Green roofs are harsh environments for plants, as they must cope with shallow soils, low nutrient availability, high solar radiation, low water availability and high pollution/disturbances. We are investigating if using nurse plants to provide shade affects the survivability of plants on a green roof. To this end 120 green roof mesocosms were set up to simulate green roof conditions across four sets of native species (four nurse plants and four target plants). These were arranged into four treatments; naturally shaded with a live nurse plant shading the target plant, artificially shaded with an artificial plant shading the target plant, unshaded natural which had a trimmed nurse plant providing no shade to the target plant and an unshaded treatment with the target plant growing alone.
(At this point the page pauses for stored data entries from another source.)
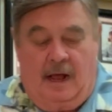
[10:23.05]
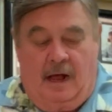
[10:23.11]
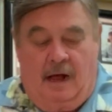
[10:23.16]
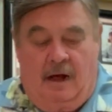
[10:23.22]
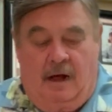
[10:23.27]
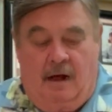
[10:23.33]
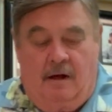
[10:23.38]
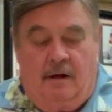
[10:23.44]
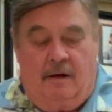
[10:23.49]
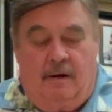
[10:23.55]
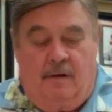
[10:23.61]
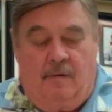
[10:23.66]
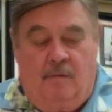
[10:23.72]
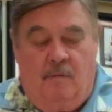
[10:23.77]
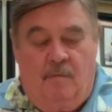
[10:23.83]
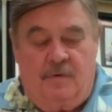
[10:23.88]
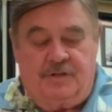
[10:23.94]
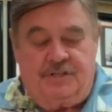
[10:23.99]
uh,
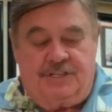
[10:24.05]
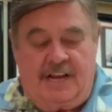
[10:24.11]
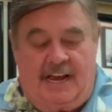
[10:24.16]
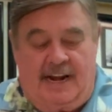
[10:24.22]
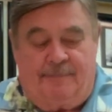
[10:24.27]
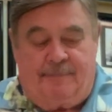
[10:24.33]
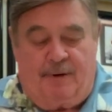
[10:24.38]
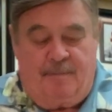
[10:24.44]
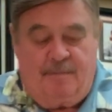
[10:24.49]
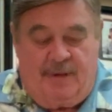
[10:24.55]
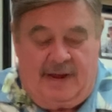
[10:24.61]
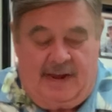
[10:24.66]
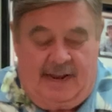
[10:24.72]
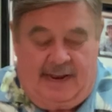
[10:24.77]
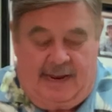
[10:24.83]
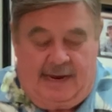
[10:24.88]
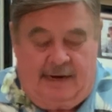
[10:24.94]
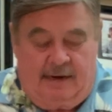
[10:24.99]
set up a
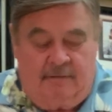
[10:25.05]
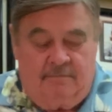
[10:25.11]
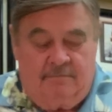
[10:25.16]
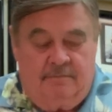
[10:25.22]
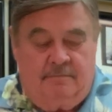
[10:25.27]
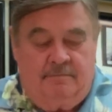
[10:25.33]
meeting.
The experiment was run for 10 months with photographs taken monthly to record growth and visual health of the target plants. Soil moisture was collected fortnightly and biomass data was collected at the end of the experiment.
Results/Conclusions
Natural shade treated plants had the highest biomass at the end of the experiment, while unshaded plants had the lowest biomass. Unexpectedly, the shaded artificial and the unshaded natural had a similar moderate biomass. This suggests that while shading was a positive influence on plant growth, there was also a positive influence of growing with a nurse plant which is not accounted for by shading. We discuss the possibility of a below-soil facilitative relationship between nurse plants and target plants.